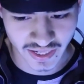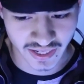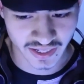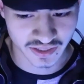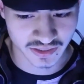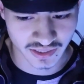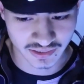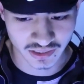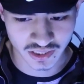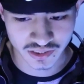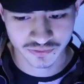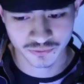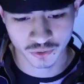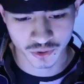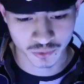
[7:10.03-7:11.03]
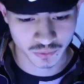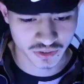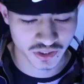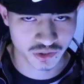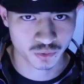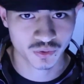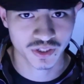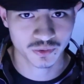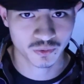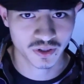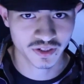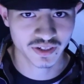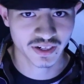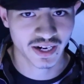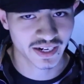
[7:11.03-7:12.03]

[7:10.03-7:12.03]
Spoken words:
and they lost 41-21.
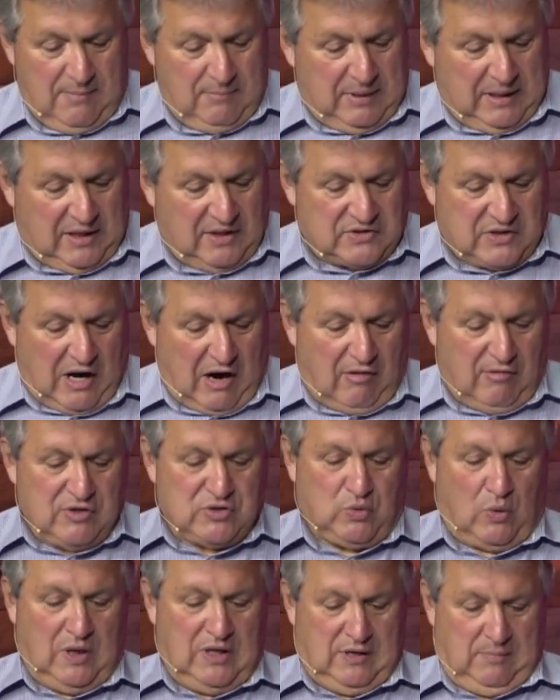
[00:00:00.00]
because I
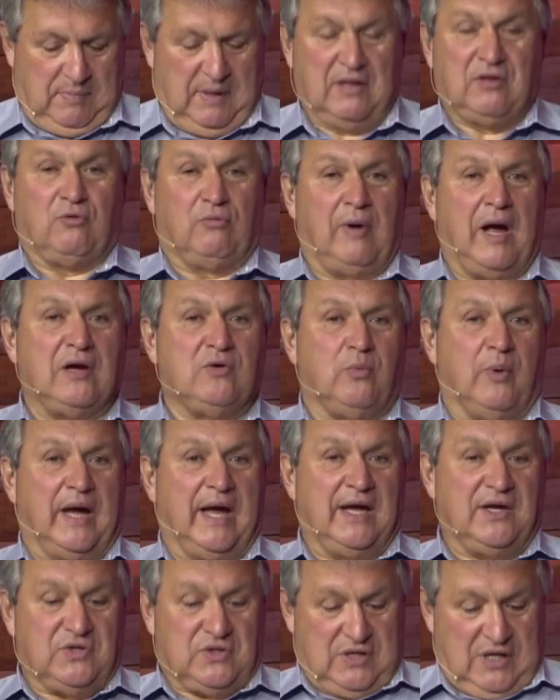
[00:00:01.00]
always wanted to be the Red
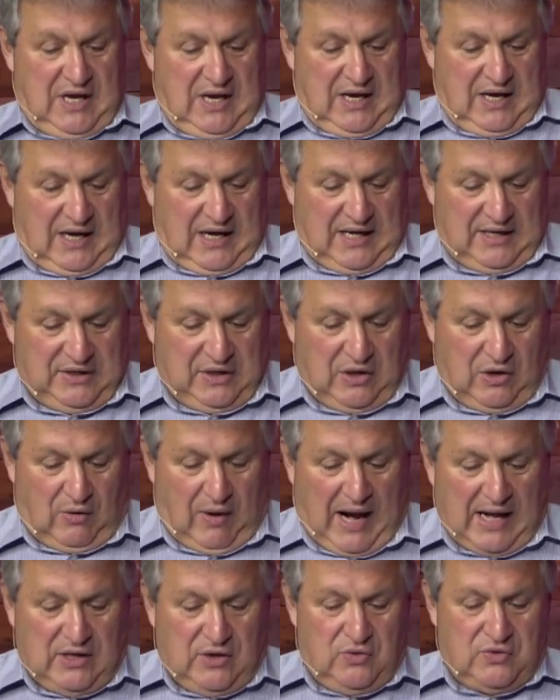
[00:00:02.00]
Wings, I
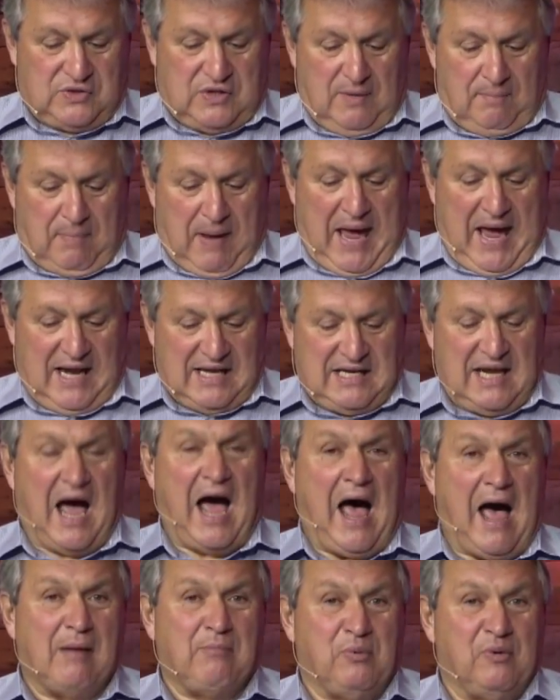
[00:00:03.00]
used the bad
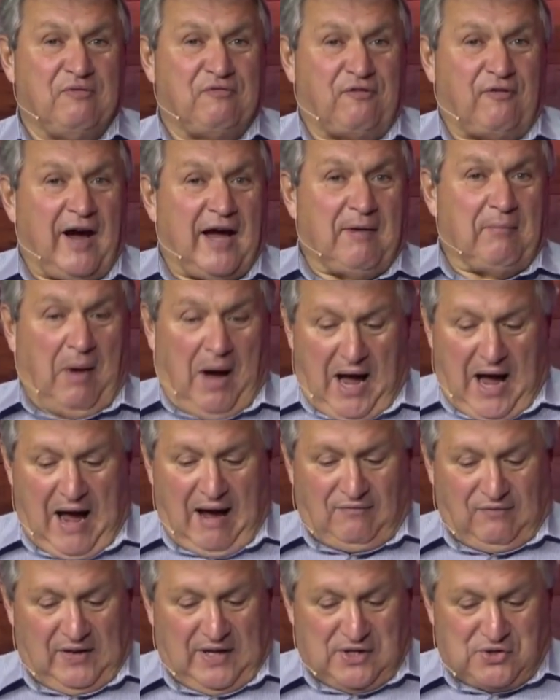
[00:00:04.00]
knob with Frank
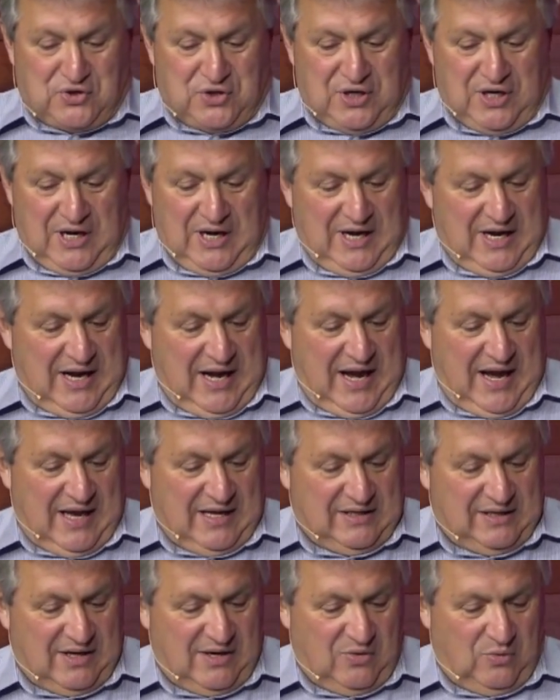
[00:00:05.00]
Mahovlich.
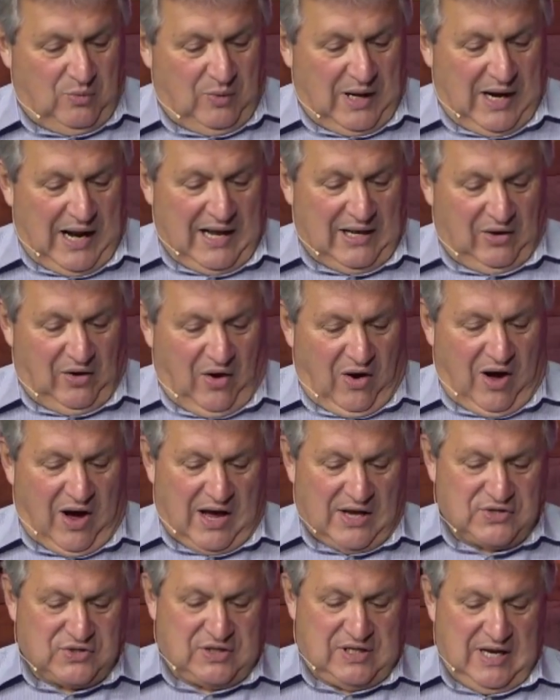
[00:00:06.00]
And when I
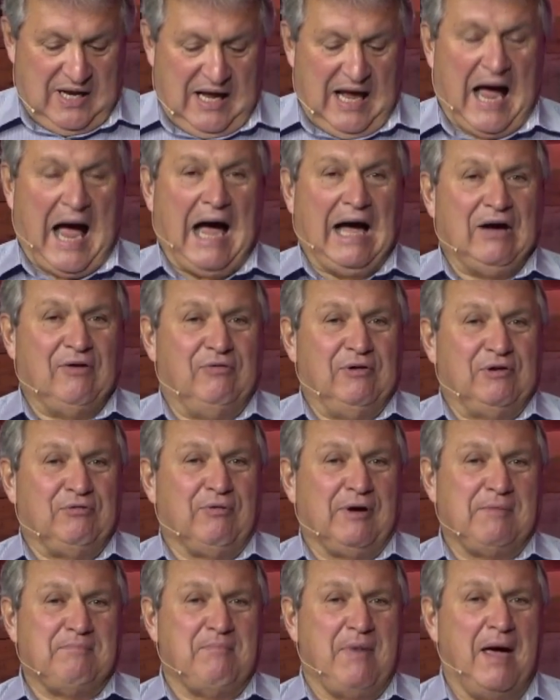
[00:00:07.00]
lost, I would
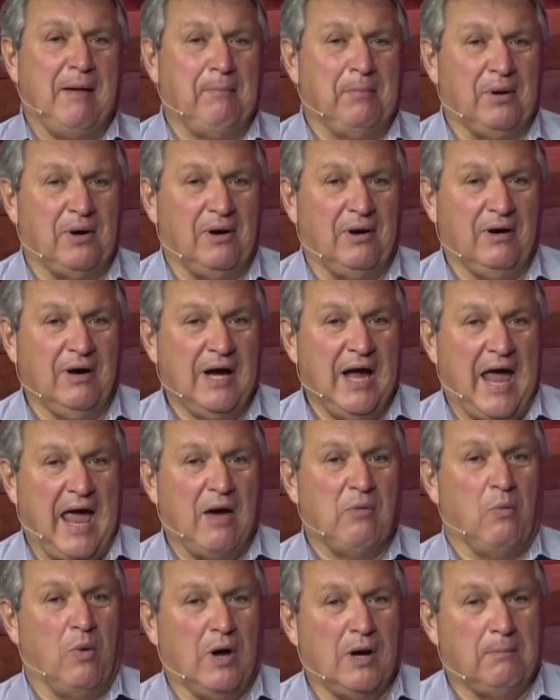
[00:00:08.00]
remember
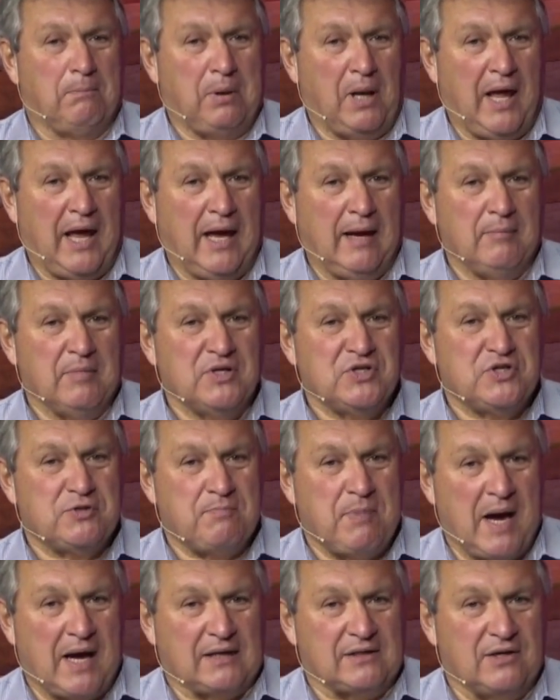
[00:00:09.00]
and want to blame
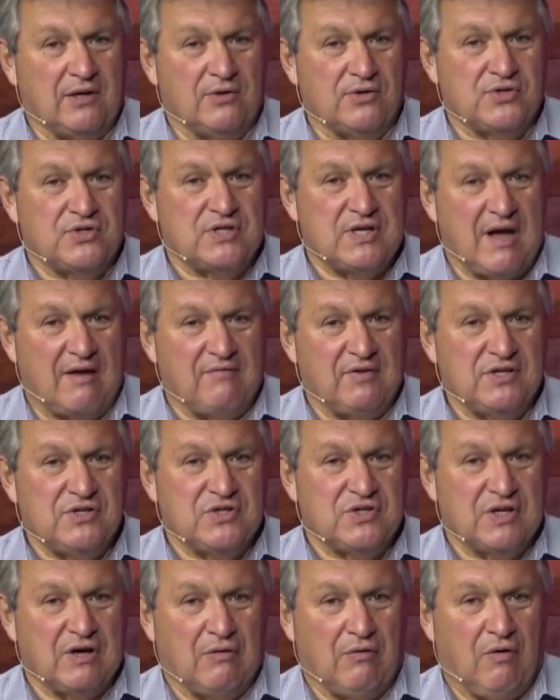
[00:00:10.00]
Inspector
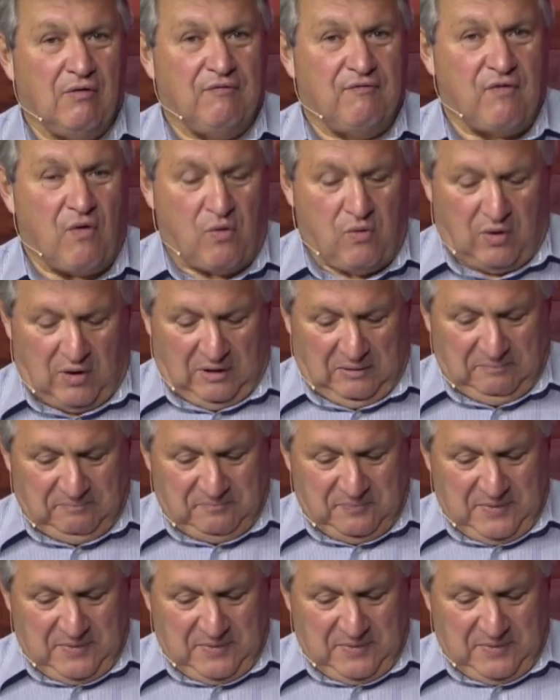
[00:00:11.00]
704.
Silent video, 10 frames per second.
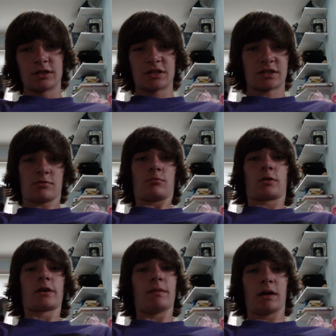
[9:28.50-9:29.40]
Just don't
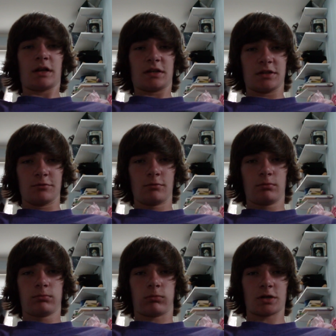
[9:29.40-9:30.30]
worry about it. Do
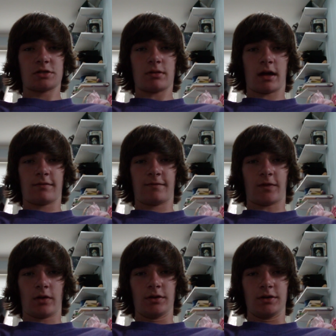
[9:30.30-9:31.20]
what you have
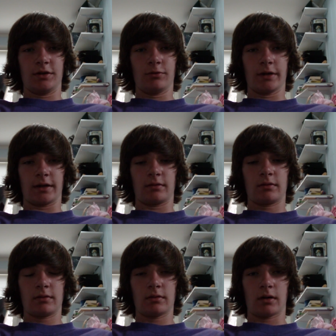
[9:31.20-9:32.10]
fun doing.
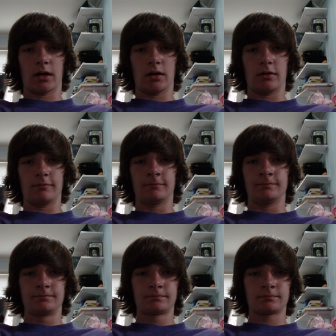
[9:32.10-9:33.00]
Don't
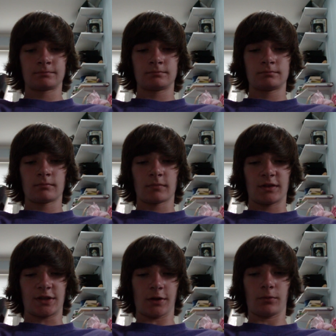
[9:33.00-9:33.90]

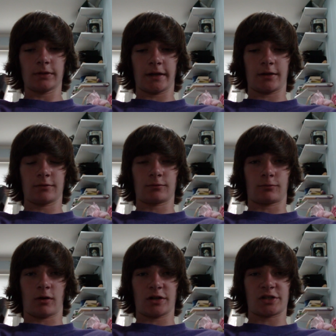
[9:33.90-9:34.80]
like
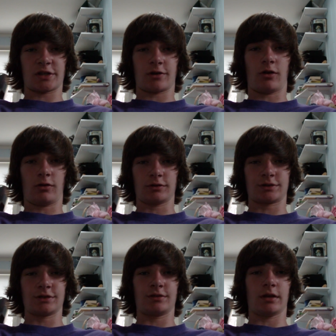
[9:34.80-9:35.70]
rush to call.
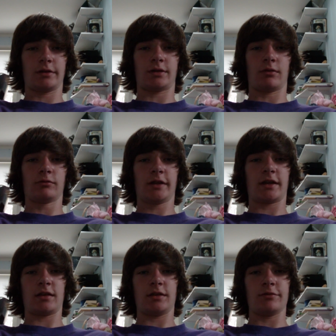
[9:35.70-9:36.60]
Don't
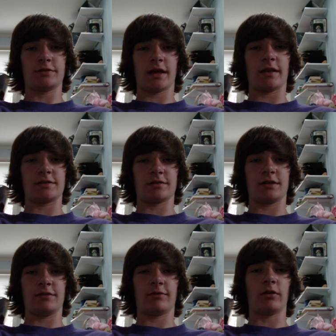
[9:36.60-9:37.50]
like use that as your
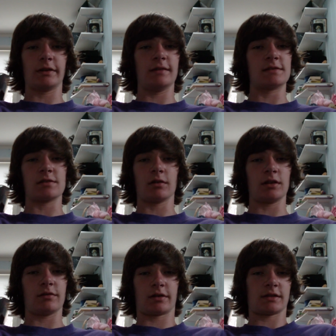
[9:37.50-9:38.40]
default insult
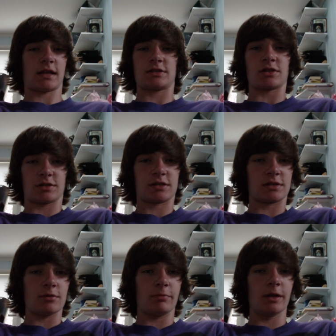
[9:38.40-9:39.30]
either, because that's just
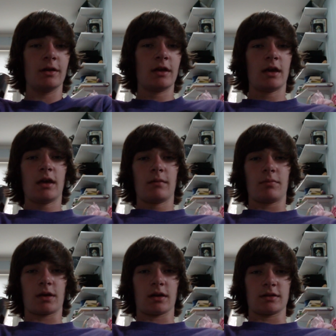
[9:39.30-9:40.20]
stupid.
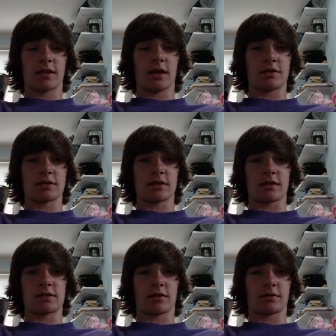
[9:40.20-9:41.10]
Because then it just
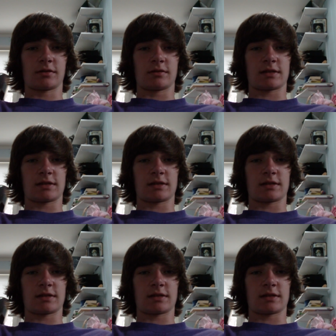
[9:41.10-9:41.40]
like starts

______________________________

● What needs to be done
If an entry holds a picture, leave that picture out, and transcribe the rest of the listing above exactly.

● Output below
[7:10.03-7:11.03]
[7:11.03-7:12.03]

[7:10.03-7:12.03]
Spoken words:
and they lost 41-21.
[00:00:00.00]
because I
[00:00:01.00]
always wanted to be the Red
[00:00:02.00]
Wings, I
[00:00:03.00]
used the bad
[00:00:04.00]
knob with Frank
[00:00:05.00]
Mahovlich.
[00:00:06.00]
And when I
[00:00:07.00]
lost, I would
[00:00:08.00]
remember
[00:00:09.00]
and want to blame
[00:00:10.00]
Inspector
[00:00:11.00]
704.
Silent video, 10 frames per second.
[9:28.50-9:29.40]
Just don't
[9:29.40-9:30.30]
worry about it. Do
[9:30.30-9:31.20]
what you have
[9:31.20-9:32.10]
fun doing.
[9:32.10-9:33.00]
Don't
[9:33.00-9:33.90]

[9:33.90-9:34.80]
like
[9:34.80-9:35.70]
rush to call.
[9:35.70-9:36.60]
Don't
[9:36.60-9:37.50]
like use that as your
[9:37.50-9:38.40]
default insult
[9:38.40-9:39.30]
either, because that's just
[9:39.30-9:40.20]
stupid.
[9:40.20-9:41.10]
Because then it just
[9:41.10-9:41.40]
like starts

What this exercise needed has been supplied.